--- WHAT TO PRODUCE ---
Each line of the material below must be transcribed exactly.

*** SUPPLIED DATA Section Begins ***

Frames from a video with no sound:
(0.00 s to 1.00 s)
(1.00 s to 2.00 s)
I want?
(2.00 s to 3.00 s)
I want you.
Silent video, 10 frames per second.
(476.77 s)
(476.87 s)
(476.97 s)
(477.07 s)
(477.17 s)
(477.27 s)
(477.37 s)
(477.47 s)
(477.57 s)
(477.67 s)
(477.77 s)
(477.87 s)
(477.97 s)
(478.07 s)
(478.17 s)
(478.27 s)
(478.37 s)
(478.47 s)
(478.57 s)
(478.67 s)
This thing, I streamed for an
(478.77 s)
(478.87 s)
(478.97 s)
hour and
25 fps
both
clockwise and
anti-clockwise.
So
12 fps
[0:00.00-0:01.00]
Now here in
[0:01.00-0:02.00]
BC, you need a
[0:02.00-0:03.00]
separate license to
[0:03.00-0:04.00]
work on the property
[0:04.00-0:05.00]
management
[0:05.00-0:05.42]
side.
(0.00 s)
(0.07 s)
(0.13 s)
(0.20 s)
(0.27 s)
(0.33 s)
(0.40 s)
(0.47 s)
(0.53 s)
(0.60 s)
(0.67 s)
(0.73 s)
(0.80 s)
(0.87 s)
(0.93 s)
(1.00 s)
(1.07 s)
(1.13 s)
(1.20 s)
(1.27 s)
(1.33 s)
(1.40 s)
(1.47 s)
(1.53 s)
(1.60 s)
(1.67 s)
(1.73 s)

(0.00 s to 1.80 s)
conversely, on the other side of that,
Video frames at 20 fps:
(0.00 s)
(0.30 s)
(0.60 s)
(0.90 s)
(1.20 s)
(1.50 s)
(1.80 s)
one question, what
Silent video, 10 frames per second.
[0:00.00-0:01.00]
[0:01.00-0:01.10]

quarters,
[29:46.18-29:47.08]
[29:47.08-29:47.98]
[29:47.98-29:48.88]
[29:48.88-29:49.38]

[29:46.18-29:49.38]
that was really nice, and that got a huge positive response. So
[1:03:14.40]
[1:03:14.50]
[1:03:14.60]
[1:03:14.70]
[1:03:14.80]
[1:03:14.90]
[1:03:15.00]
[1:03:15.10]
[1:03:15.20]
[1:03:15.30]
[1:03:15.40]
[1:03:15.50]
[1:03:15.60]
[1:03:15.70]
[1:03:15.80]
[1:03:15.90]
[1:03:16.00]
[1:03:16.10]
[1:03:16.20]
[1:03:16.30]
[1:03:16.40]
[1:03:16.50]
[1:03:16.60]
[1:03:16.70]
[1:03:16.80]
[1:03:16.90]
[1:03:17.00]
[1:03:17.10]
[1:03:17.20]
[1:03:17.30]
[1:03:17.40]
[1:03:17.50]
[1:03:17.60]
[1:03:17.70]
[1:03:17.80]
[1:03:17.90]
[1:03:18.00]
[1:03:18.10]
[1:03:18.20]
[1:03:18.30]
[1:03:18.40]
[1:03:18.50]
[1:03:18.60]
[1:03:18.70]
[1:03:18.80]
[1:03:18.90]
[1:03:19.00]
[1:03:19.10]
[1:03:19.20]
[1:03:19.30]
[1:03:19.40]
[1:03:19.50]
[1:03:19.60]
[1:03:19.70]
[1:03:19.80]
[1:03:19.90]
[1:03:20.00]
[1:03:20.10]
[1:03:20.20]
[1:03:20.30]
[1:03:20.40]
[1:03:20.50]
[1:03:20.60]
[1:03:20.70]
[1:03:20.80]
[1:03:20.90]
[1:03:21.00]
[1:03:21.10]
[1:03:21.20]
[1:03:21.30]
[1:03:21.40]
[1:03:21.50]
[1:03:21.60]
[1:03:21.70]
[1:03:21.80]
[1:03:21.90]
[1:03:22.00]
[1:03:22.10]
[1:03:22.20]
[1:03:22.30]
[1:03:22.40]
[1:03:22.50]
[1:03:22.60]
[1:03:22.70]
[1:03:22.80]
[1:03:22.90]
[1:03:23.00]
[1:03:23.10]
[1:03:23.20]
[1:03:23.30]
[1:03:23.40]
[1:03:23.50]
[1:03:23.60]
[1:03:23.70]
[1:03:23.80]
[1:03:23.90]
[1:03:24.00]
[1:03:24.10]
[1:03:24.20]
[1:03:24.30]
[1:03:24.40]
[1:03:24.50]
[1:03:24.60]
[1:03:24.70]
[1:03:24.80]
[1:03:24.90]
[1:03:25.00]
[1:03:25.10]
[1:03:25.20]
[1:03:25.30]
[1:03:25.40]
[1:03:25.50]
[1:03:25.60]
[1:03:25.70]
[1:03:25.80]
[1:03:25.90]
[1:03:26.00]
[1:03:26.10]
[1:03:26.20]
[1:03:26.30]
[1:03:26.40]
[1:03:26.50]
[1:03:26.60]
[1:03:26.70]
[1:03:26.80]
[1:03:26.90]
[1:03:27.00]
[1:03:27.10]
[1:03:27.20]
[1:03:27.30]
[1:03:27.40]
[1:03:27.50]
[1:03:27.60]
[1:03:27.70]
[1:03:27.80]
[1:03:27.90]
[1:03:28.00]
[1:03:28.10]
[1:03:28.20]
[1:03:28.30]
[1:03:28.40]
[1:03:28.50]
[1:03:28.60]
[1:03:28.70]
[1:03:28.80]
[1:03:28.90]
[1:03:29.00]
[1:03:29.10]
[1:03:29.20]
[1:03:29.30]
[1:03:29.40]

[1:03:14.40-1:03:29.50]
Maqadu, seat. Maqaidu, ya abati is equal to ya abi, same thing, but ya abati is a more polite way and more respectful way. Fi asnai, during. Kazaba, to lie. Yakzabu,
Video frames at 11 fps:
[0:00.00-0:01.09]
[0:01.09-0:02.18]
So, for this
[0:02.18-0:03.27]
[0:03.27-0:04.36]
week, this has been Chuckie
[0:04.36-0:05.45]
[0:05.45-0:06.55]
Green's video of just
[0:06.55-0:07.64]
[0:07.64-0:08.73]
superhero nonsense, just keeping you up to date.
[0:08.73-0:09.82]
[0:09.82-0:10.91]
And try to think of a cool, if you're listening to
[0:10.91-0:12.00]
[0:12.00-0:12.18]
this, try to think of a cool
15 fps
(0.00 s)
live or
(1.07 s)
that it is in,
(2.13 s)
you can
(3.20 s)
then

*** SUPPLIED DATA Section Ends ***

--- TASK ANSWER ---
Frames from a video with no sound:
(0.00 s to 1.00 s)
(1.00 s to 2.00 s)
I want?
(2.00 s to 3.00 s)
I want you.
Silent video, 10 frames per second.
(476.77 s)
(476.87 s)
(476.97 s)
(477.07 s)
(477.17 s)
(477.27 s)
(477.37 s)
(477.47 s)
(477.57 s)
(477.67 s)
(477.77 s)
(477.87 s)
(477.97 s)
(478.07 s)
(478.17 s)
(478.27 s)
(478.37 s)
(478.47 s)
(478.57 s)
(478.67 s)
This thing, I streamed for an
(478.77 s)
(478.87 s)
(478.97 s)
hour and
25 fps
both
clockwise and
anti-clockwise.
So
12 fps
[0:00.00-0:01.00]
Now here in
[0:01.00-0:02.00]
BC, you need a
[0:02.00-0:03.00]
separate license to
[0:03.00-0:04.00]
work on the property
[0:04.00-0:05.00]
management
[0:05.00-0:05.42]
side.
(0.00 s)
(0.07 s)
(0.13 s)
(0.20 s)
(0.27 s)
(0.33 s)
(0.40 s)
(0.47 s)
(0.53 s)
(0.60 s)
(0.67 s)
(0.73 s)
(0.80 s)
(0.87 s)
(0.93 s)
(1.00 s)
(1.07 s)
(1.13 s)
(1.20 s)
(1.27 s)
(1.33 s)
(1.40 s)
(1.47 s)
(1.53 s)
(1.60 s)
(1.67 s)
(1.73 s)

(0.00 s to 1.80 s)
conversely, on the other side of that,
Video frames at 20 fps:
(0.00 s)
(0.30 s)
(0.60 s)
(0.90 s)
(1.20 s)
(1.50 s)
(1.80 s)
one question, what
Silent video, 10 frames per second.
[0:00.00-0:01.00]
[0:01.00-0:01.10]

quarters,
[29:46.18-29:47.08]
[29:47.08-29:47.98]
[29:47.98-29:48.88]
[29:48.88-29:49.38]

[29:46.18-29:49.38]
that was really nice, and that got a huge positive response. So
[1:03:14.40]
[1:03:14.50]
[1:03:14.60]
[1:03:14.70]
[1:03:14.80]
[1:03:14.90]
[1:03:15.00]
[1:03:15.10]
[1:03:15.20]
[1:03:15.30]
[1:03:15.40]
[1:03:15.50]
[1:03:15.60]
[1:03:15.70]
[1:03:15.80]
[1:03:15.90]
[1:03:16.00]
[1:03:16.10]
[1:03:16.20]
[1:03:16.30]
[1:03:16.40]
[1:03:16.50]
[1:03:16.60]
[1:03:16.70]
[1:03:16.80]
[1:03:16.90]
[1:03:17.00]
[1:03:17.10]
[1:03:17.20]
[1:03:17.30]
[1:03:17.40]
[1:03:17.50]
[1:03:17.60]
[1:03:17.70]
[1:03:17.80]
[1:03:17.90]
[1:03:18.00]
[1:03:18.10]
[1:03:18.20]
[1:03:18.30]
[1:03:18.40]
[1:03:18.50]
[1:03:18.60]
[1:03:18.70]
[1:03:18.80]
[1:03:18.90]
[1:03:19.00]
[1:03:19.10]
[1:03:19.20]
[1:03:19.30]
[1:03:19.40]
[1:03:19.50]
[1:03:19.60]
[1:03:19.70]
[1:03:19.80]
[1:03:19.90]
[1:03:20.00]
[1:03:20.10]
[1:03:20.20]
[1:03:20.30]
[1:03:20.40]
[1:03:20.50]
[1:03:20.60]
[1:03:20.70]
[1:03:20.80]
[1:03:20.90]
[1:03:21.00]
[1:03:21.10]
[1:03:21.20]
[1:03:21.30]
[1:03:21.40]
[1:03:21.50]
[1:03:21.60]
[1:03:21.70]
[1:03:21.80]
[1:03:21.90]
[1:03:22.00]
[1:03:22.10]
[1:03:22.20]
[1:03:22.30]
[1:03:22.40]
[1:03:22.50]
[1:03:22.60]
[1:03:22.70]
[1:03:22.80]
[1:03:22.90]
[1:03:23.00]
[1:03:23.10]
[1:03:23.20]
[1:03:23.30]
[1:03:23.40]
[1:03:23.50]
[1:03:23.60]
[1:03:23.70]
[1:03:23.80]
[1:03:23.90]
[1:03:24.00]
[1:03:24.10]
[1:03:24.20]
[1:03:24.30]
[1:03:24.40]
[1:03:24.50]
[1:03:24.60]
[1:03:24.70]
[1:03:24.80]
[1:03:24.90]
[1:03:25.00]
[1:03:25.10]
[1:03:25.20]
[1:03:25.30]
[1:03:25.40]
[1:03:25.50]
[1:03:25.60]
[1:03:25.70]
[1:03:25.80]
[1:03:25.90]
[1:03:26.00]
[1:03:26.10]
[1:03:26.20]
[1:03:26.30]
[1:03:26.40]
[1:03:26.50]
[1:03:26.60]
[1:03:26.70]
[1:03:26.80]
[1:03:26.90]
[1:03:27.00]
[1:03:27.10]
[1:03:27.20]
[1:03:27.30]
[1:03:27.40]
[1:03:27.50]
[1:03:27.60]
[1:03:27.70]
[1:03:27.80]
[1:03:27.90]
[1:03:28.00]
[1:03:28.10]
[1:03:28.20]
[1:03:28.30]
[1:03:28.40]
[1:03:28.50]
[1:03:28.60]
[1:03:28.70]
[1:03:28.80]
[1:03:28.90]
[1:03:29.00]
[1:03:29.10]
[1:03:29.20]
[1:03:29.30]
[1:03:29.40]

[1:03:14.40-1:03:29.50]
Maqadu, seat. Maqaidu, ya abati is equal to ya abi, same thing, but ya abati is a more polite way and more respectful way. Fi asnai, during. Kazaba, to lie. Yakzabu,
Video frames at 11 fps:
[0:00.00-0:01.09]
[0:01.09-0:02.18]
So, for this
[0:02.18-0:03.27]
[0:03.27-0:04.36]
week, this has been Chuckie
[0:04.36-0:05.45]
[0:05.45-0:06.55]
Green's video of just
[0:06.55-0:07.64]
[0:07.64-0:08.73]
superhero nonsense, just keeping you up to date.
[0:08.73-0:09.82]
[0:09.82-0:10.91]
And try to think of a cool, if you're listening to
[0:10.91-0:12.00]
[0:12.00-0:12.18]
this, try to think of a cool
15 fps
(0.00 s)
live or
(1.07 s)
that it is in,
(2.13 s)
you can
(3.20 s)
then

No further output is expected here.